I have a dataframe with two columns.
The first column contains unique names for clusters of samples (from a network) - one row per unique cluster name.
The second column contains the sample names that are members of each cluster, separated by a comma within the column. Clusters have differing numbers of samples.
I would like to have a single row for each sample name, with its unique cluster name in the column beside it.
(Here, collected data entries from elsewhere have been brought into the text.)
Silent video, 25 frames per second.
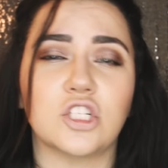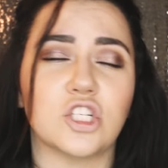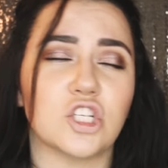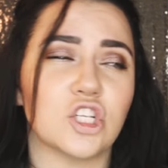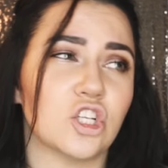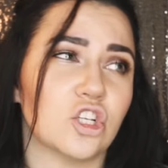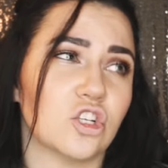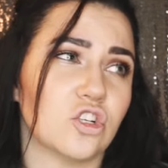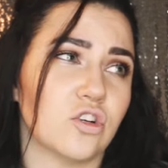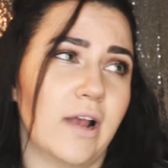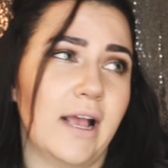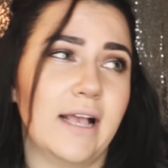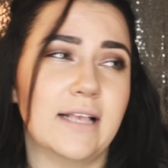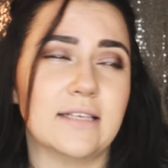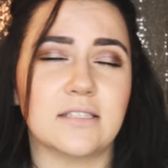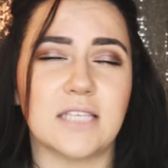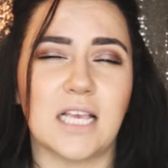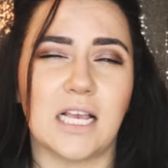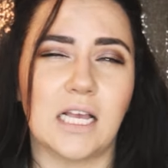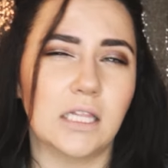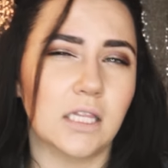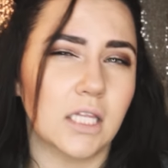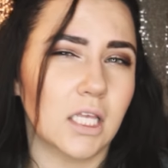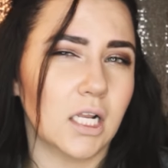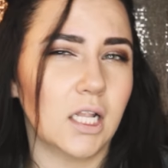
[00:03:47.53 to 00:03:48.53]
just distressed,
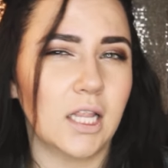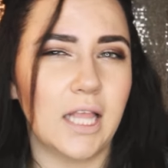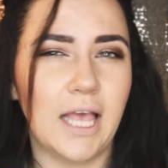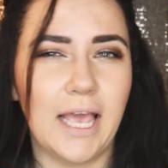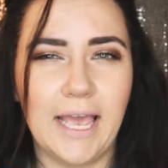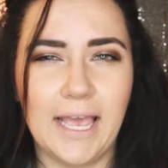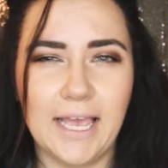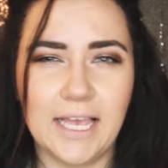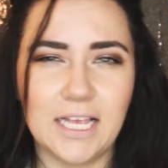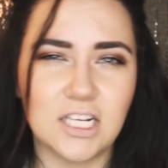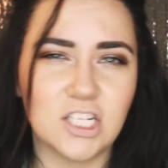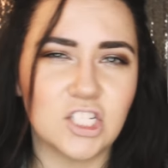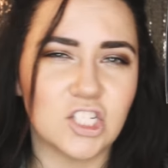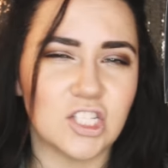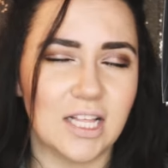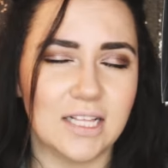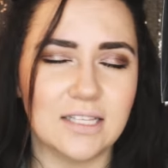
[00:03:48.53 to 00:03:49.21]
like a little edge.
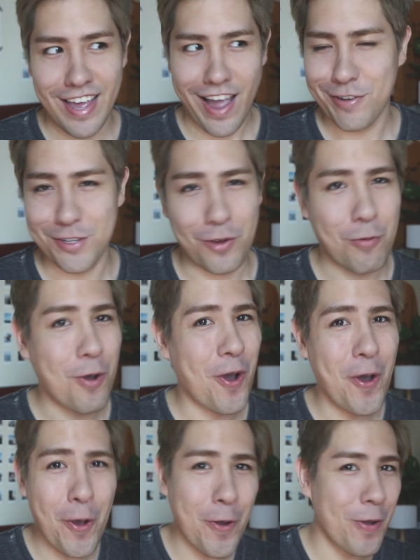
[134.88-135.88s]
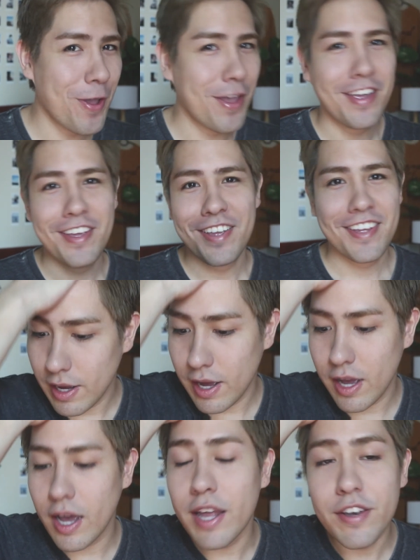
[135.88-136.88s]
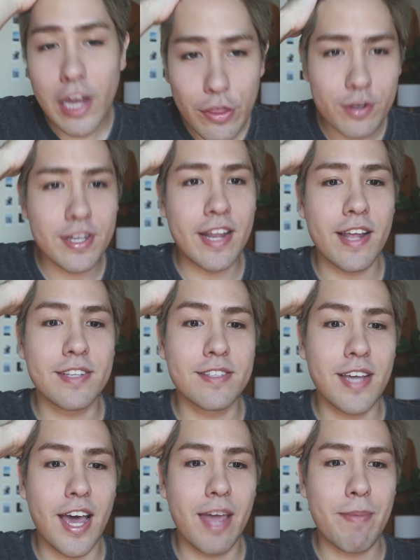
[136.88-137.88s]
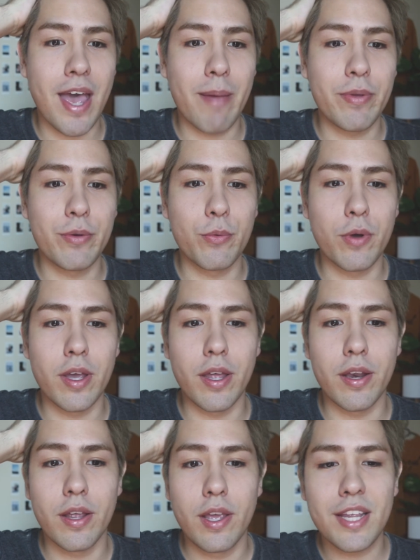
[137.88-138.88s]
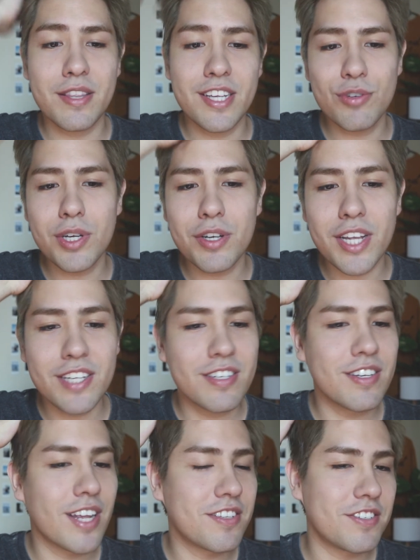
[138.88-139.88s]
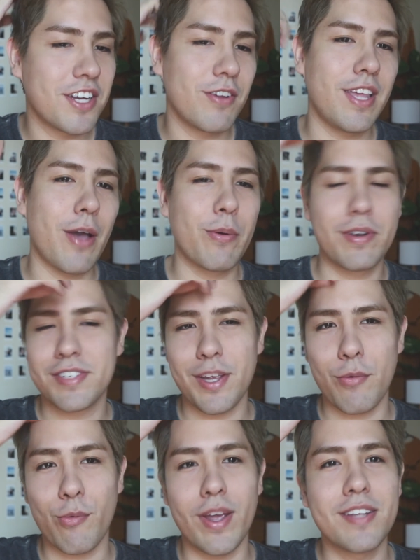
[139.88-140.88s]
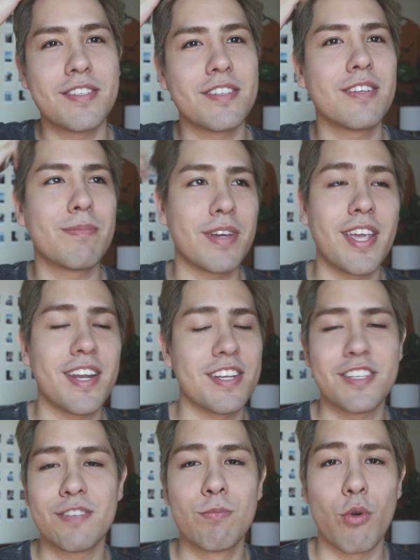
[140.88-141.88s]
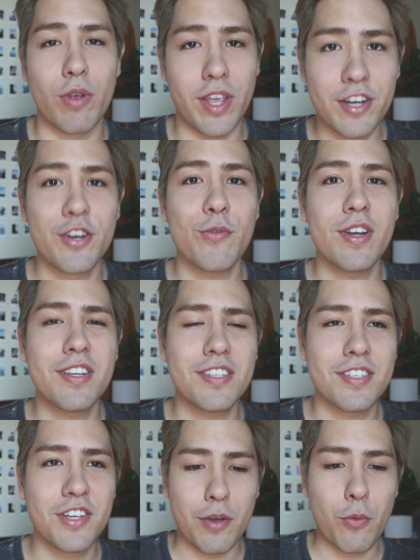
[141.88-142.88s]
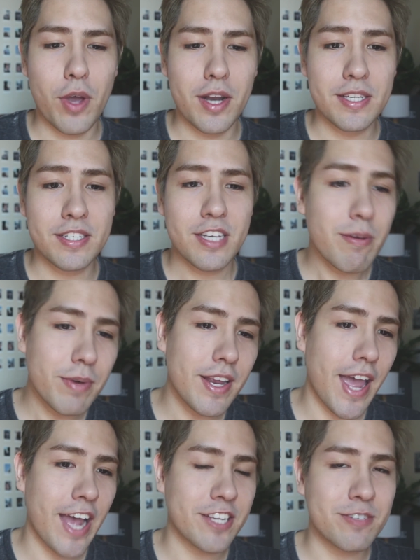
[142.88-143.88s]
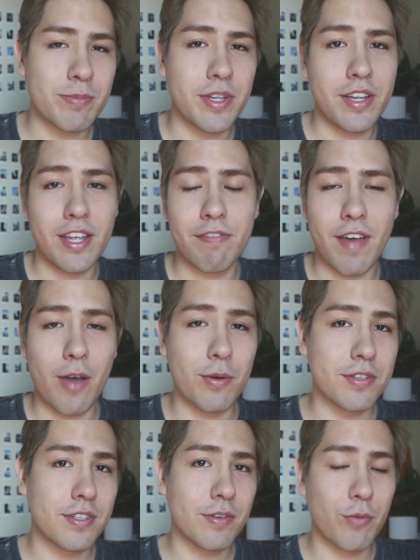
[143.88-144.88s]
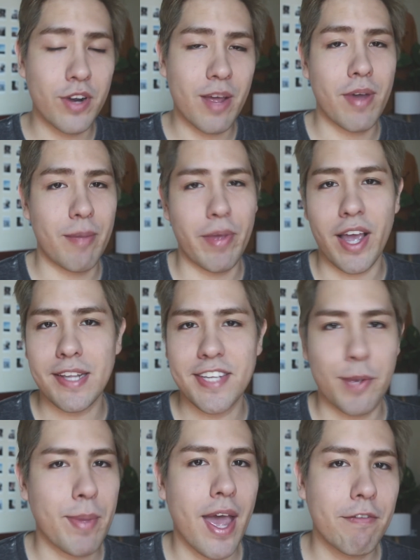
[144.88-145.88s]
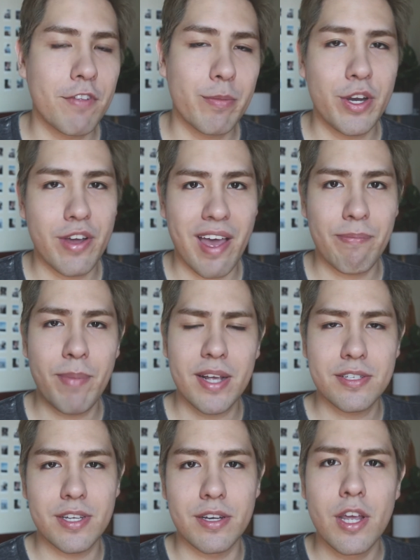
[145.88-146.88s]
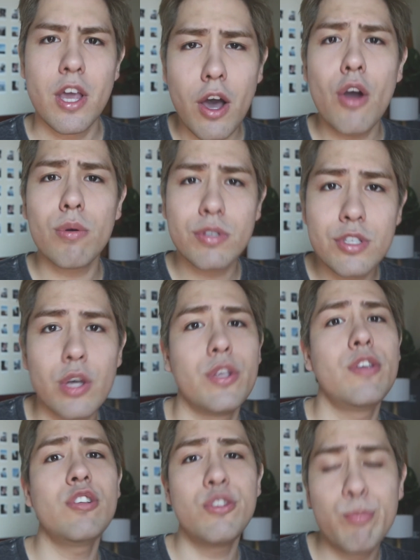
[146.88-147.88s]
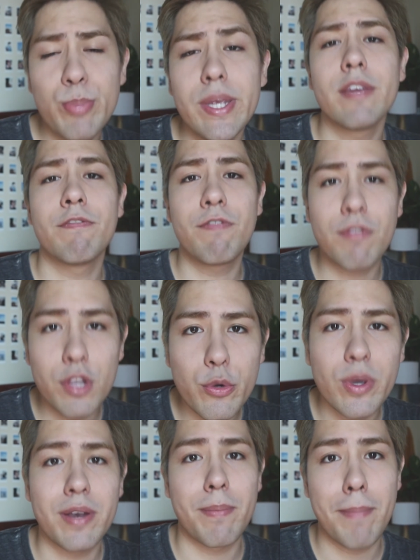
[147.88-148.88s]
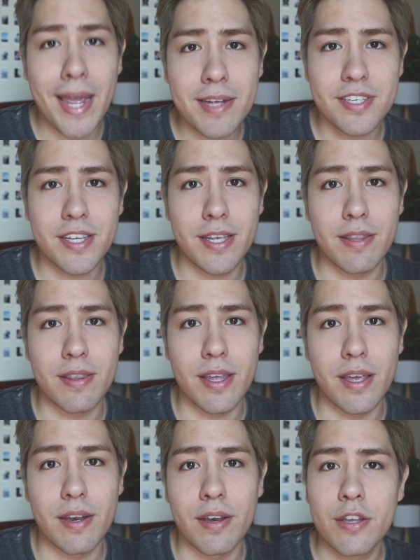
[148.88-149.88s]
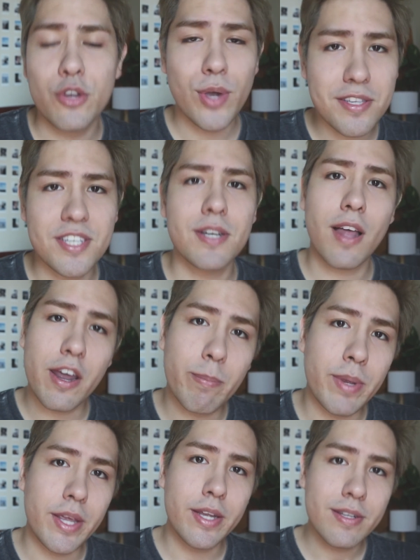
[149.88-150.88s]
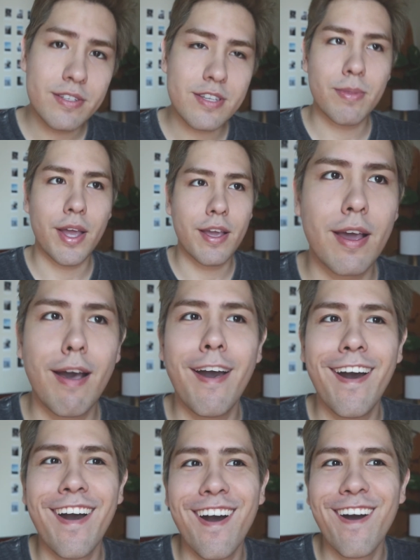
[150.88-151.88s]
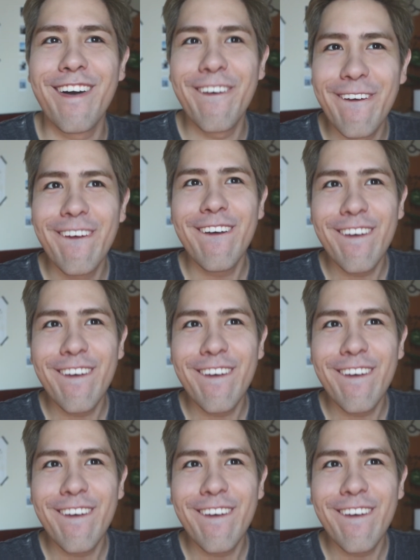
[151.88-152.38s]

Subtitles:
I was like, whew. Another time happened when, this one isn't necessarily, I wouldn't say racism, again, it's just more ignorance. When somebody asked me if I was, what am I? I'm like, I said, I'm half Filipino, half Mexican. Oh, so you speak fluent Mexican then? You guys eat a lot of beans? I'm like, oh,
I have played with the melt()
function, but not gotten what I need.
Here's what I have:
clusterNo <-c("cluster1", "cluster2", "cluster3")
membership <-c("sample1, sample2, sample3", "sample4, sample5", "sample6, sample7, sample8, sample9")
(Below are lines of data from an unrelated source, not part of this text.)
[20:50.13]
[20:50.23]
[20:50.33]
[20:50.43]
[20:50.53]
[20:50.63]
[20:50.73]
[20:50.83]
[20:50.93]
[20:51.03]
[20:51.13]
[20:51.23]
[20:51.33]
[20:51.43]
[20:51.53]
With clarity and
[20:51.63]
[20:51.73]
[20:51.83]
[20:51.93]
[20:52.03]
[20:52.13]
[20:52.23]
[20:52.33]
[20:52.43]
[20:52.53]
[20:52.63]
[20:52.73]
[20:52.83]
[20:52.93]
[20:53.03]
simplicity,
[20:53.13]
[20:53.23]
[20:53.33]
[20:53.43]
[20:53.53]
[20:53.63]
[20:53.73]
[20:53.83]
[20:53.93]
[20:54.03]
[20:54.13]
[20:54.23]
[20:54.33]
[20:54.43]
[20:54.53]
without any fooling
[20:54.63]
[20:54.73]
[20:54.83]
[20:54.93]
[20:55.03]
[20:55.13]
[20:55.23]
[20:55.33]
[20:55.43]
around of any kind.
df <-data.frame(cbind(clusterNo, membership)); df
clusterNo membership
1 cluster1 sample1, sample2, sample3
2 cluster2 sample4, sample5
3 cluster3 sample6, sample7, sample8, sample9
Here's my destination:
clusterNo <-c("cluster1", "cluster1", "cluster1", "cluster2", "cluster2", "cluster3", "cluster3", "cluster3", "cluster3")
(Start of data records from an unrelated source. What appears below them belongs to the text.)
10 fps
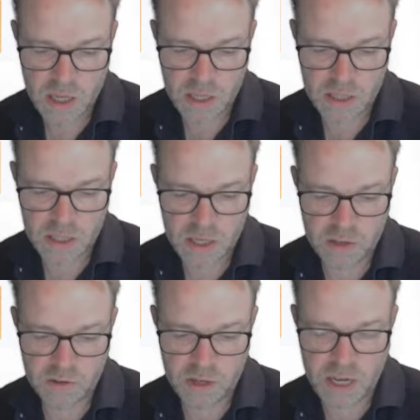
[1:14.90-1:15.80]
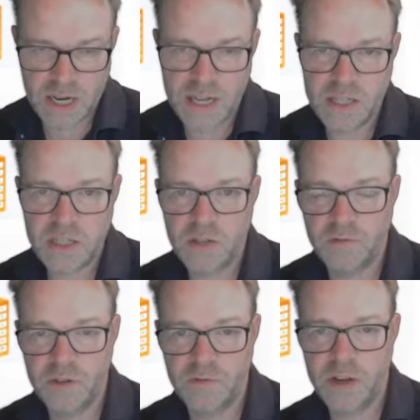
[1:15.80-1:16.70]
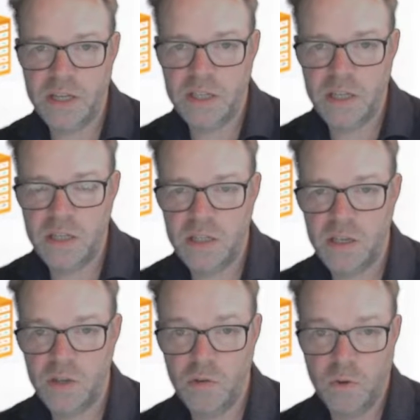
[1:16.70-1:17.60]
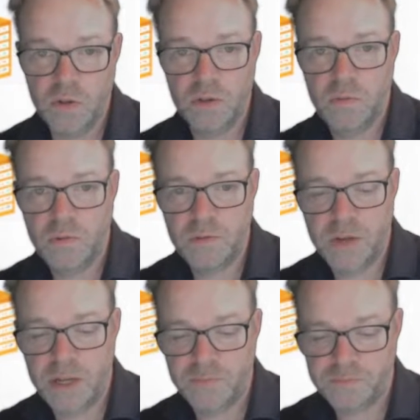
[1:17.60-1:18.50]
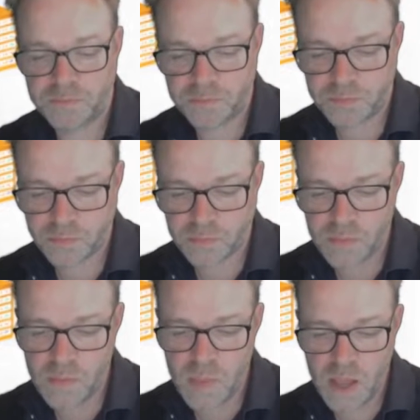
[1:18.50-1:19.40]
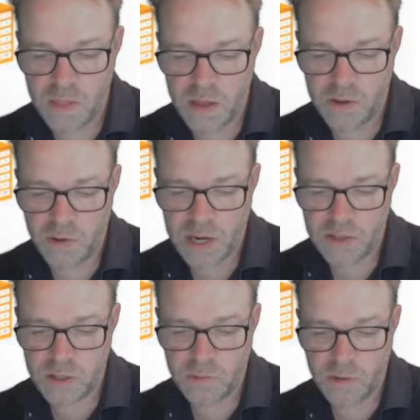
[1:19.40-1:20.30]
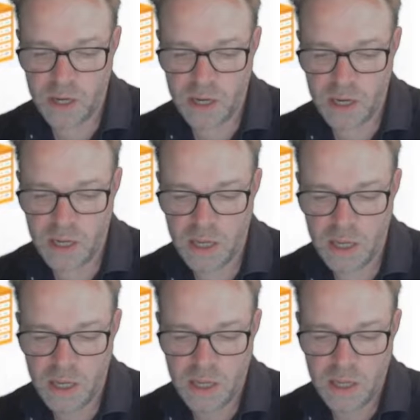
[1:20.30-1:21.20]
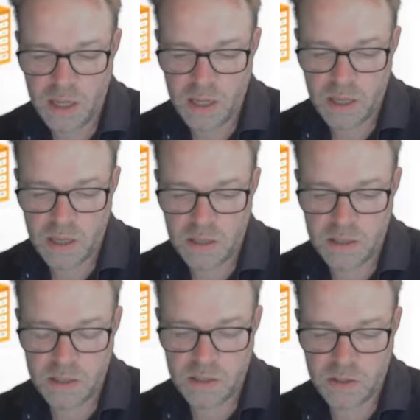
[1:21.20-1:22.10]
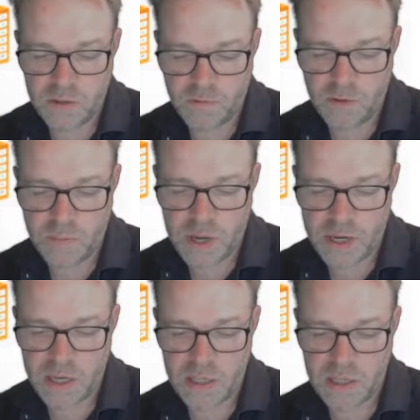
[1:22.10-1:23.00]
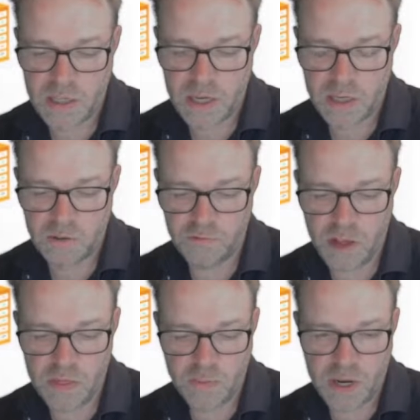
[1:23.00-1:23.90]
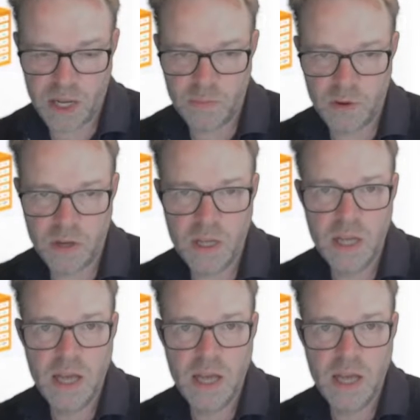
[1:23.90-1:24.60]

is literally a list of devices that you want to automate. Then your Ansible here, this is the software package, you run the playbook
membership <-c("sample1", "sample2", "sample3", "sample4", "sample5", "sample6", "sample7", "sample8", "sample9")
df2 <-data.frame(cbind(clusterNo, membership)); df2
clusterNo membership
1 cluster1 sample1
2 cluster1 sample2
3 cluster1 sample3
4 cluster2 sample4
5 cluster2 sample5
6 cluster3 sample6
7 cluster3 sample7
8 cluster3 sample8
9 cluster3 sample9
Thanks for your thoughts.